Convert Mirror Repo strategy to self-hosted github Runners

Gregory-Pereira commented 5 months ago

The current repo mirror strategy to drive builds down is not scaleable. We should look to move to using self-hosted Github runners where we can mount the models, stored on persistent storage, to the filesystem in such a way that our tests will not run out storage, and will not have flakiness due to multi-gigabyte model downloads. Even if we could limp along with our current solution, swapping to this strategy will be a requirement of testing our multi-model feature in llamacpp_python model_server.

Initial idea was discussed in the thread beginning with: https://redhat-internal.slack.com/archives/C06S75ZF9JT/p1713089733094399?thread_ts=1712828397.645709&cid=C06S75ZF9JT .

We plan to implement this after Release 1.0 so as to not interfere, but the POC can be developed and run alongside our workloads leading up to and during release.

/assign @lmilbaum /assign @Gregory-Pereira

Gregory-Pereira commented 5 months ago

Rather than maintaining individual runners manually, we are looking into dynamically provisioning ec2 instances for the runners on spot instances. There were 2 libraries identified that we could leverage in our implementation:

After initial discussion we decided to proceed with a POC using the terraform based implementation due to contribution velocity / resources of the project, in addition to some initial discussions around support for Darwin builds: https://github.com/philips-labs/terraform-aws-github-runner/issues/2069#issuecomment-1133335130.

It was determined steps in order to complete this feature request:

start with testing just amd64 and arm64 builds on linux using the terraform based repo
@Gregory-Pereira to identify if his spare mac mini can run as a dedicated runner to solve intermediary OSX amd64 builds
- Look for any intermediary solution around OSX arm64, as this is more important than OSX amd64
Contribute the upstream changes in the terraform based repo around enablement for Darwin builds
Update our CI to use these new Darwin builds once it merges upstream

lmilbaum commented 4 months ago

subscription-manager should be available on the self hosted runner to unlock installing RHEL packages when building RHEL based images

lmilbaum commented 4 months ago

We would like to align those efforts with the instructlab and osbuild github.com organizations.

lmilbaum commented 4 months ago

cverna commented 4 months ago

If you are interested in using Fedora CoreOS for the self hosted runners, I wrote this article a couple years ago ---> https://fedoramagazine.org/run-github-actions-on-fedora-coreos/. Using FCOS makes it really easy to spin up or down instances.

cevich commented 4 months ago

I'd like to inform and temper expectations relating to the proposed dynamic/ephemeral runner solution:

GitHub does not recommend this setup for public repositories, it's not safe.
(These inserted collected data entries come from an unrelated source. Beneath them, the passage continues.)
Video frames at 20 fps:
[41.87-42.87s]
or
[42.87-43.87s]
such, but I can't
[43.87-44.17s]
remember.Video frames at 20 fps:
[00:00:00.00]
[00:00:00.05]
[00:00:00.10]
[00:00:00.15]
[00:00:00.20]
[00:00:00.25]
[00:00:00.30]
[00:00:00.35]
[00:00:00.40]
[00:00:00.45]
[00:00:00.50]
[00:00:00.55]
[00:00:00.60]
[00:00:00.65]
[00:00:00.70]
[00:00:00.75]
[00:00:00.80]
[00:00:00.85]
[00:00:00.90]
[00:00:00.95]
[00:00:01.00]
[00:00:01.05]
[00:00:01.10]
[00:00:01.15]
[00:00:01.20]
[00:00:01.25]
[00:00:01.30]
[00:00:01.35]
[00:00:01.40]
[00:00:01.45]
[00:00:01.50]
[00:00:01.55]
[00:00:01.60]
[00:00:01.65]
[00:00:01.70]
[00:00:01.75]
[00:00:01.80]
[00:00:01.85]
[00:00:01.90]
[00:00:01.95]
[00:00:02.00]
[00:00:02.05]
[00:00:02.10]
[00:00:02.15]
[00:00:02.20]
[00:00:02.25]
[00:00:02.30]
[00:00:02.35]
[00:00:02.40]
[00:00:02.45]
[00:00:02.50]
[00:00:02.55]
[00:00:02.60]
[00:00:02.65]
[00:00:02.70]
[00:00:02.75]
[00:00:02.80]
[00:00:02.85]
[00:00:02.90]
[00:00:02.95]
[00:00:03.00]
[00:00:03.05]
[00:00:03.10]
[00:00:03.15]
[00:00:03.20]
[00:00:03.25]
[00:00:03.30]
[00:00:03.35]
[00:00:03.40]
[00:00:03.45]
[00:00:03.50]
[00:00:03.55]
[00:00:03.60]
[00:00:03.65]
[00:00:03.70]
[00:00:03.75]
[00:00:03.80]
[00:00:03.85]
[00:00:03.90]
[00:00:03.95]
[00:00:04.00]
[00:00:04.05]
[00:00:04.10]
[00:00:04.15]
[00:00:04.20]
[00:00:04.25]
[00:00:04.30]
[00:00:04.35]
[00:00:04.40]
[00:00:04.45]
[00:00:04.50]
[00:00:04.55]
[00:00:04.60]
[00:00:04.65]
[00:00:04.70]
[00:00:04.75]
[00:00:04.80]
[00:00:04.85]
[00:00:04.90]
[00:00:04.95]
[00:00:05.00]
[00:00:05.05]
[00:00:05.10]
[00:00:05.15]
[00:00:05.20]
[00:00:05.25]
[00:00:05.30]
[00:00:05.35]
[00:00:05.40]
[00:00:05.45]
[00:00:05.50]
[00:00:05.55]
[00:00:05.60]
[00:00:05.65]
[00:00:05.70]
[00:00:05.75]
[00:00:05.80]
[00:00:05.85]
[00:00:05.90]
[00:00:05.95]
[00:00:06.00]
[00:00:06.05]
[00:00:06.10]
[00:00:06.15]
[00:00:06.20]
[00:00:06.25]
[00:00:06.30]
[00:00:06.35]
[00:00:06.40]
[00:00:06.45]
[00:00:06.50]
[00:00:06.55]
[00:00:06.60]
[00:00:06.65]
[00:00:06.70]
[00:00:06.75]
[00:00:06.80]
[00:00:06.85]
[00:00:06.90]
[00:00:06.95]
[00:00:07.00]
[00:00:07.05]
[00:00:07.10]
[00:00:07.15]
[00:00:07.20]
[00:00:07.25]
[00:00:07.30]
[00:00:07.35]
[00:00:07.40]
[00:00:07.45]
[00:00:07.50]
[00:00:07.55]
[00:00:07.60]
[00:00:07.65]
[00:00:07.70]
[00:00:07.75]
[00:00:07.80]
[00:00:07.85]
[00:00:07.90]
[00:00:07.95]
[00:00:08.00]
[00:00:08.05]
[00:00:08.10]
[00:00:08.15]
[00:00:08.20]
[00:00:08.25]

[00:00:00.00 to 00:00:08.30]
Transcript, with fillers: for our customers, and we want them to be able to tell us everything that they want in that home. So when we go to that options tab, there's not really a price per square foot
Assuming they know their own system better than anybody, I tend to trust their advise.
Dynamic + ephemeral runners require a bot/App with admin access. This is probably "okay" for a single repo, it's going to be a very "hard sell" to force it upon the whole org. A compromise provides unlimited/unrestricted access to everything!
A dedicated Cloud project should be used for this. Given point 1, were some process to escape and gain access to cloud resources, the potential damage-radius should be kept as small/minimal as possible.
Please consider how the overall setup is to be monitored long-term. Passing/Failing jobs isn't likely good enough. There should be some telemetry from the systems that verifies their "short" lifespan.
Complex systems really benefit from good, up-to-date documentation. Others maintainers will likely become involved, and without documentation they will become incredibly frustrated figuring everything out from scratch.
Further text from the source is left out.